Ensuring employees take part in a training program that advocates a food safety culture is a major factor in preventing a recall.
“Most people do traceability today in what they call one up and one down look.”
– Peter Mehring, CEO, Intelleflex
SISTEM allows you to follow the progress of an employee to help avoid any mishaps that might lead to a recall, while the ZEST cloud-based data collection platform, from Intelleflex, Santa Clara, Calif., allows you to track the journey of your product. The technology facilitates two critical aspects—the ability to verify the integrity of the cold chain; and the pinpoint location of product should there be need to pull it off the shelf.
“You can try traditional approaches, either through barcodes, or passive RFID (radio-frequency identification),” proclaims Intelleflex CEO, Peter Mehring, “but neither approach is very reliable.” A barcode has to be manually entered at each station, and passive RFID doesn’t work automatically around food of high water content, like produce. “People have to go after it with handhelds, so that’s just like barcodes again…” Too much room for variability, for error.
The biggest challenge Mehring sees in recall events is location, location, location. “Most people do traceability today in what they call one up and one down look. They only know where they got it from, and where it went.” To really figure out if your product’s affected, you have to go through a chain of companies to get the data, and that can take days.

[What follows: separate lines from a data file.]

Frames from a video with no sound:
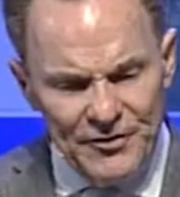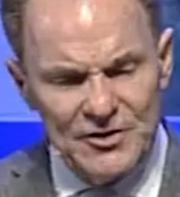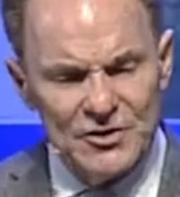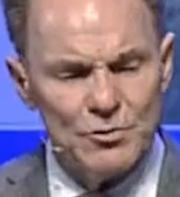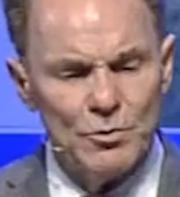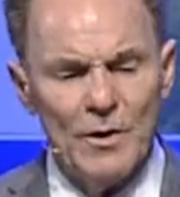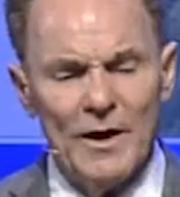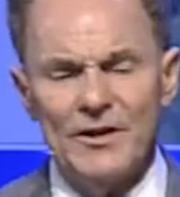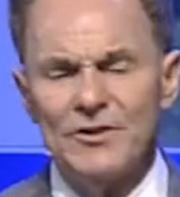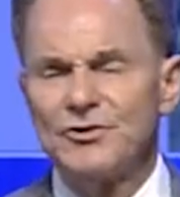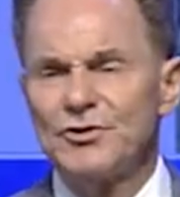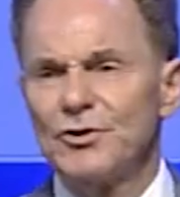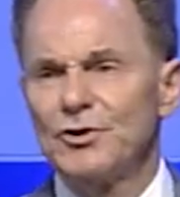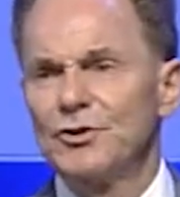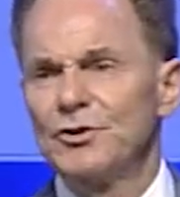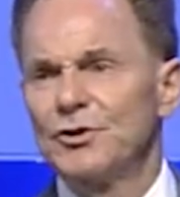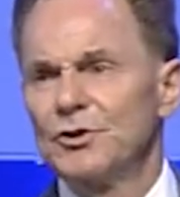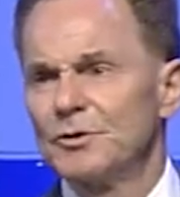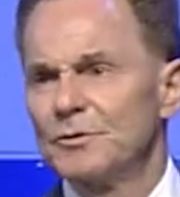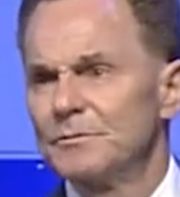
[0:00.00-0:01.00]
this way to
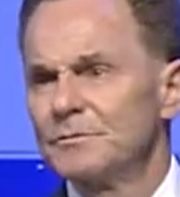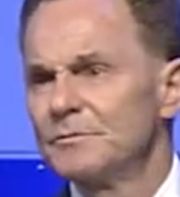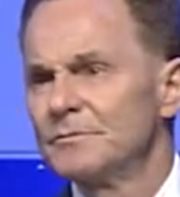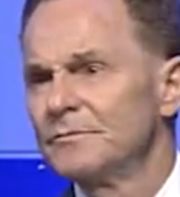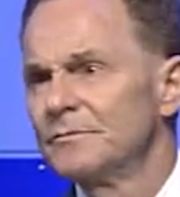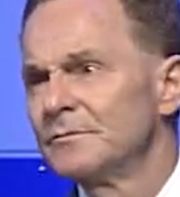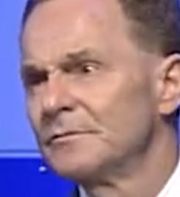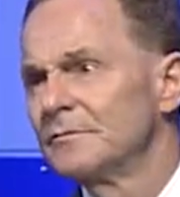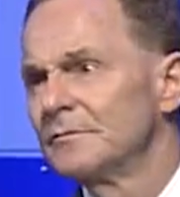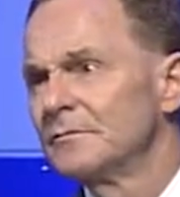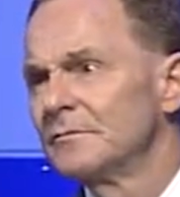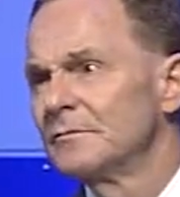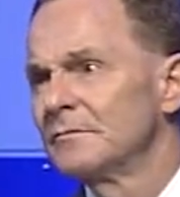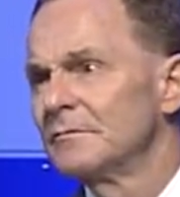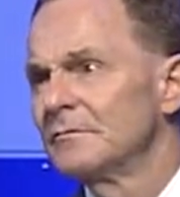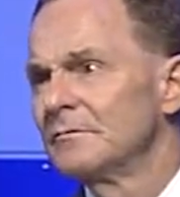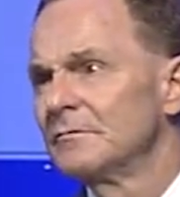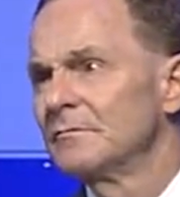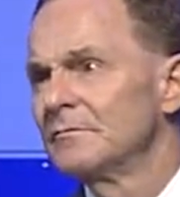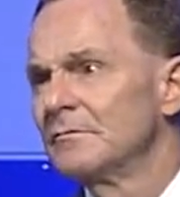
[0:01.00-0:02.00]
you
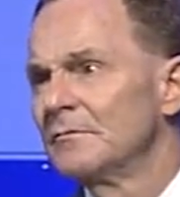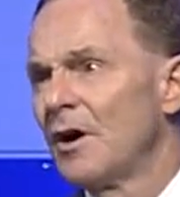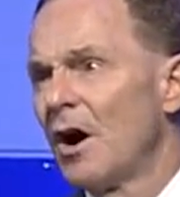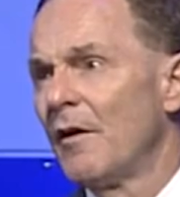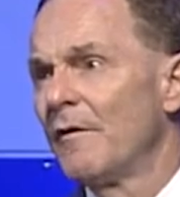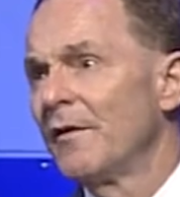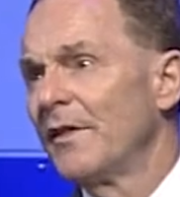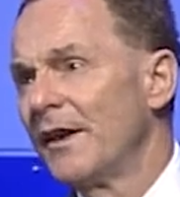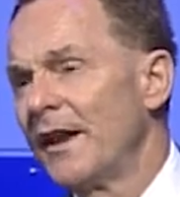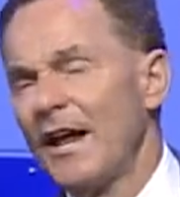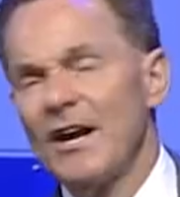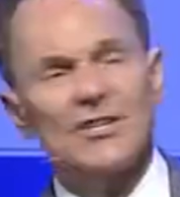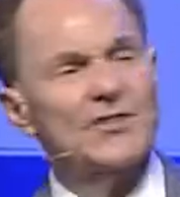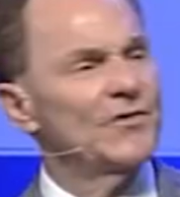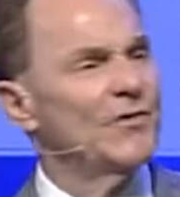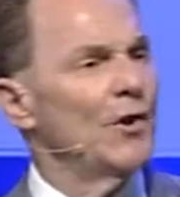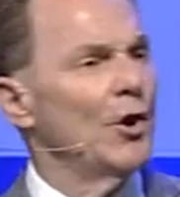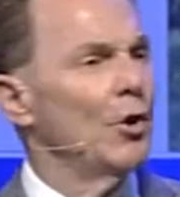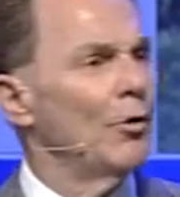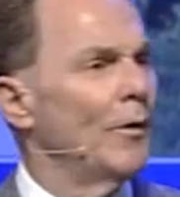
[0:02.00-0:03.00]
over the next
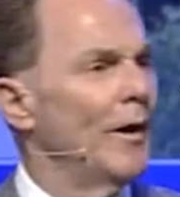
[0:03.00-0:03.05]
few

Intelleflex’s solution is built around the hardware component (RFID tag) that travels with the product through the supply chain, with the tags checking in automatically at every access point. The data captured is then pushed to the cloud-based ZEST platform.
“Not only does ZEST capture that data, but we’ve built in a notification engine, based on business logic set up by the user, which notifies the given individual (via smartphone or PC) should an event occur.” In other words, the information goes only to the person who needs to know it, say the person to remove a specific lot number from the shelf. The idea here is to manage by exception—meaning that the manager’s attention should be directed exclusively to the thing gone awry, rather that on the mechanisms that are still humming smoothly along.
However, some potential customers have taken issue with the additional overhead. Mehring counters with this: Traceability is an excellent way to ensure freshness of product (saving money) while at the same time operating as a sort of insurance policy for optimum response should a recall be required. Sure, nobody wants to pay for insurance when they think they are great drivers, but as he sees it, particularly where leafy green produce is concerned, a recall is not a matter of if, it’s when.
When? That Would Be Now
Precautions are not foolproof. Recalls do happen, and when they do, any future litigation may hinge on the manufacturer’s appropriate, and above all, rapid response.
“A lot of companies do not possess the core capabilities to support recalls,” says Jeri Cockrell, vice president of client strategy for Telerx, Horsham, Pa., “But we’re equipped for an expedient response, setting up preferred channels of communication with a dedicated 800 number, social media contact, email, or even website support. Whatever modality is required.”